__Exercise goal__
Your task is to find every line of the data that holds the string "with" and copy it.

============

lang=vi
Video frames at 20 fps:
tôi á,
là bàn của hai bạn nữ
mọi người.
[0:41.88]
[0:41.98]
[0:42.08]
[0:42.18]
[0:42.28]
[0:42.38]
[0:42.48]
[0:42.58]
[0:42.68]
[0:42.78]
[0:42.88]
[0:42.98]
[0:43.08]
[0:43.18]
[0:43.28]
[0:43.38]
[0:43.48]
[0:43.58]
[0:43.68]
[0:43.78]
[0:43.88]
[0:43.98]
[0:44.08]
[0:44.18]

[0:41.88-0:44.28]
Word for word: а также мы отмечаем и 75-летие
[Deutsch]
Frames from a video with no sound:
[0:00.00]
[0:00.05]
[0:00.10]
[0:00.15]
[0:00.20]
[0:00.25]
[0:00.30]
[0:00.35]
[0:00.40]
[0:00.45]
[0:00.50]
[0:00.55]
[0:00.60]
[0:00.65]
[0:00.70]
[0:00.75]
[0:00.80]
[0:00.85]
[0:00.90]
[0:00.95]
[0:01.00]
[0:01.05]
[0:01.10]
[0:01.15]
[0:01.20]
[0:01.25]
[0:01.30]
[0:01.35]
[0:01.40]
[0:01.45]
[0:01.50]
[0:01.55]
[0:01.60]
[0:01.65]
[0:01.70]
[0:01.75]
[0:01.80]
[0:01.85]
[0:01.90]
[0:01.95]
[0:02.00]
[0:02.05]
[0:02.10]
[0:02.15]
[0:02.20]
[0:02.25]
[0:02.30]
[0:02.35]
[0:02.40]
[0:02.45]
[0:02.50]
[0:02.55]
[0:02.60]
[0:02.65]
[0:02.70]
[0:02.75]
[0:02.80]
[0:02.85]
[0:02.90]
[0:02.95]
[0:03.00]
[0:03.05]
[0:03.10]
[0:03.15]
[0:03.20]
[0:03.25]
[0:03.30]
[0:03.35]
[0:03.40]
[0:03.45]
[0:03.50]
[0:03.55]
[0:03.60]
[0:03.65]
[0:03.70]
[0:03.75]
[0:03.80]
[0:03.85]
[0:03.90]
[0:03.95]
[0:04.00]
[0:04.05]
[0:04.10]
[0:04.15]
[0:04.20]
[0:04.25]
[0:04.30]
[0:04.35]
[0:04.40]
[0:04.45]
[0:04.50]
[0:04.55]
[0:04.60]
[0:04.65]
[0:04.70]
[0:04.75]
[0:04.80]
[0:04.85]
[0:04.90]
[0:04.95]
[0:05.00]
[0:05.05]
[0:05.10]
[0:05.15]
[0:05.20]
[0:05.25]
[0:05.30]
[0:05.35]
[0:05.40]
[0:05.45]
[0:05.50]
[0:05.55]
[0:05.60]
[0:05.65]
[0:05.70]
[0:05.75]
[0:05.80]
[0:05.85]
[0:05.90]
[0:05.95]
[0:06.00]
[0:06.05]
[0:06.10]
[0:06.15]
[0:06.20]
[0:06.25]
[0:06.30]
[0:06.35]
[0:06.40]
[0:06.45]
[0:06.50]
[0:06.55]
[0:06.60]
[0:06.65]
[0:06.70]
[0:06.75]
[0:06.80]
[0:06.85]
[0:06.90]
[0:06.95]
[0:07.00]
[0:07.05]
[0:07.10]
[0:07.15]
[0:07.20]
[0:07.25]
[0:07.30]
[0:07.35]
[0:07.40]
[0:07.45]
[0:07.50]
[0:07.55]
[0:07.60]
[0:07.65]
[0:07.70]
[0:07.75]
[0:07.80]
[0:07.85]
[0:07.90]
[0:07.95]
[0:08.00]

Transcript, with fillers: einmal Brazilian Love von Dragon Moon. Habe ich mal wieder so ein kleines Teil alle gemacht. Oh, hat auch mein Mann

============

__Your response__
Frames from a video with no sound:
Transcript, with fillers: einmal Brazilian Love von Dragon Moon. Habe ich mal wieder so ein kleines Teil alle gemacht. Oh, hat auch mein Mann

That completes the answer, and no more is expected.